Various police commissions and committees appointed by the government from time to time have recommended reforms in the police service to make this crucial state organ relevant to the needs of a modern state. However, these recommendations could not work in the absence of a strong institutional framework. The new police law introduced in 2002 contains provisions for establishing independent forums like Public Safety Commissions, Police Complaints Authorities and Criminal Justice Cooperation Committees for making the police accountable to the taxpayers; however until the respect and awareness of human rights is not inculcated in citizens and the police officials, any change in thana culture is unlikely.
Nuclear proliferation and our future
Sir: Some would have us believe that our vows with respect to the nuclear proliferation are over. But it is not true. They have just begun. So what is next?
Well, we may be allowed to keep the ‘universal-bar coded’ bombs with digital locator devices attached to the ‘feet’ of every nuke, but the control buttons would surely move somewhere else.
It is unfortunate that all the indicators point to a catastrophic present and a bleak future. Any remedies?
Of course: we must start with ending the militarisation of our society; return the powers to the people; hold transparent general elections and establish true democracy in the country; grant autonomy to provinces with taxation powers and the ownership of all resources within their boundaries; ensure rule of law, independence of judiciary and sanctity of the Constitution; build a society according to the 11th August speech by the founder of the nation and enact law that should state in unequivocal terms that this country is a federation of four states ‘according to the Constitution’. We are at a point in our history where half hearted measures would do no good.

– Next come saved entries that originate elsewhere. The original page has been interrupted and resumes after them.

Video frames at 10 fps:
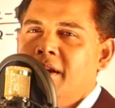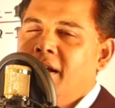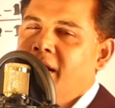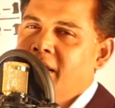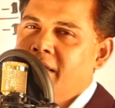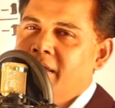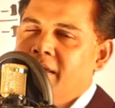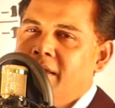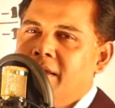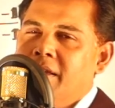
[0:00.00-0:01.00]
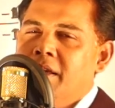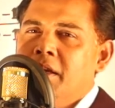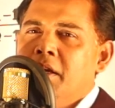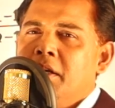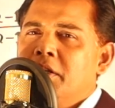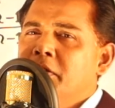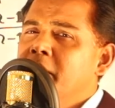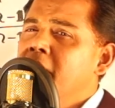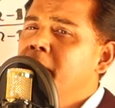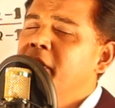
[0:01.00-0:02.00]
Hi,
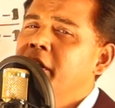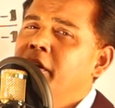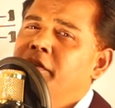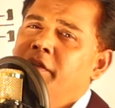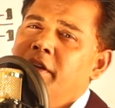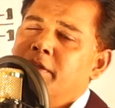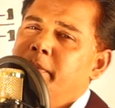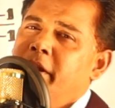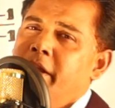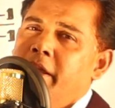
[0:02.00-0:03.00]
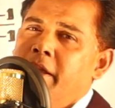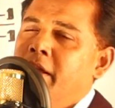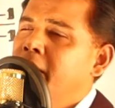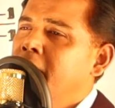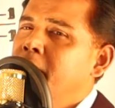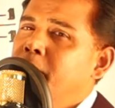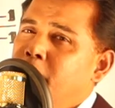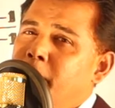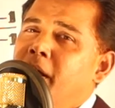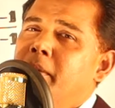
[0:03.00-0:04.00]
today I'm here for explaining
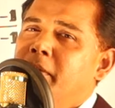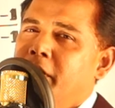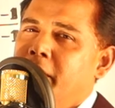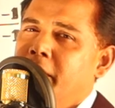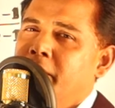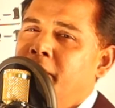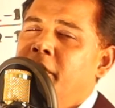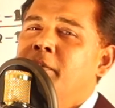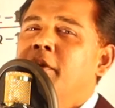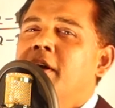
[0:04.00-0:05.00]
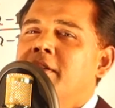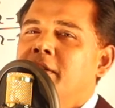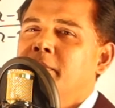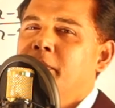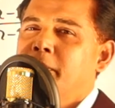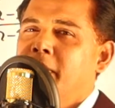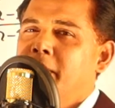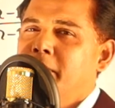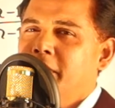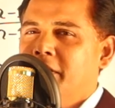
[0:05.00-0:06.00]
probability, formulas of
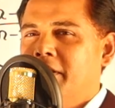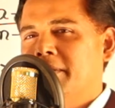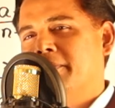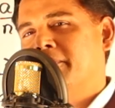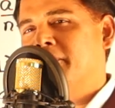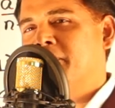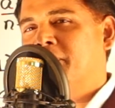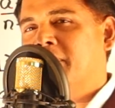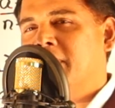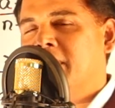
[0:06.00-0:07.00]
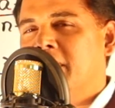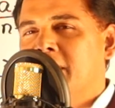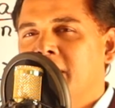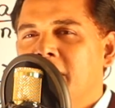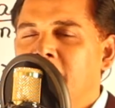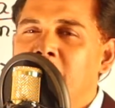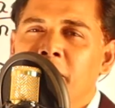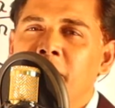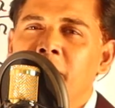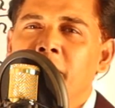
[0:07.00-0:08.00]
probability. You
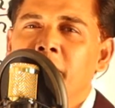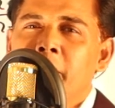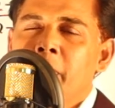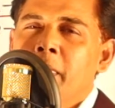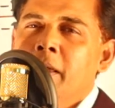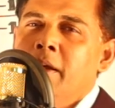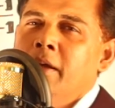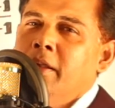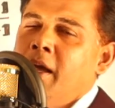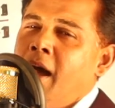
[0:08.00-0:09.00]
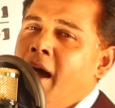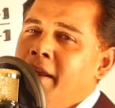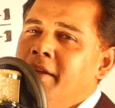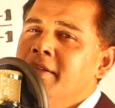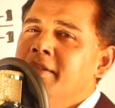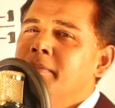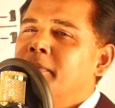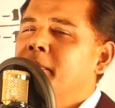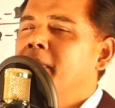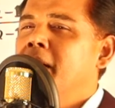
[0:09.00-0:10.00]
know, the ideas of
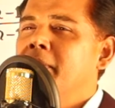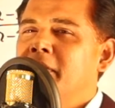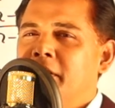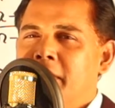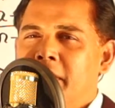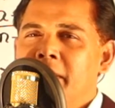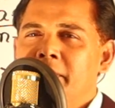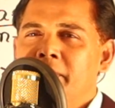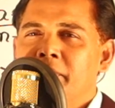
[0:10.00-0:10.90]
probability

Chronology of worldwide proliferation
Sir: Pakistan is at the centre of the threat of nuclear proliferation, but it is important to keep in mind that Pakistan is certainly not the initiator of proliferation of nuclear weapons.
The chronology of proliferation is briefly mentioned as follows:
1. German scientists transferred the basic knowledge to the United States, when they immigrated to the US during the Nazi Era.
2. First proliferation occurred from the US to Israel, which possesses around 150 to 200 nuclear devices.
3. Israel transferred the knowledge and technology to South Africa.
4. The USSR proliferated it to China and India.
How it was proliferated to Iraq remains a question and in my opinion it is definitely not Pakistan. I would urge all Pakistani writers around the world to signify these facts and to rectify the history of proliferation.
PROF DR B J ZULQARNAIN
Success of a failed intelligence network
Sir: This refers to the two news reports published on February 09, 2004 on pages A11 of your daily under the caption “Armitage told Musharraf of Khan’s culpability” and “Bush praises US intelligence on AQ Khan”.
The former news mentions that the Americans had a tracker planted on Khan’s body and they knew much more about Dr Khan’s wealth than us. And the latter news mentions that Bush defended the US-led war in Iraq and said that he didn’t want to rush an inquiry into US pre-war intelligence, which suggested that Iraq had stockpiles of weapons of mass destruction.
It is quite obvious that the US intelligence network desperately failed to avert not only 9/11, but also in providing an accurate and updated information of WMD in Iraq. Ironically however, it was successful in penetrating Khan’s network and providing accurate information on Khan’s whereabouts.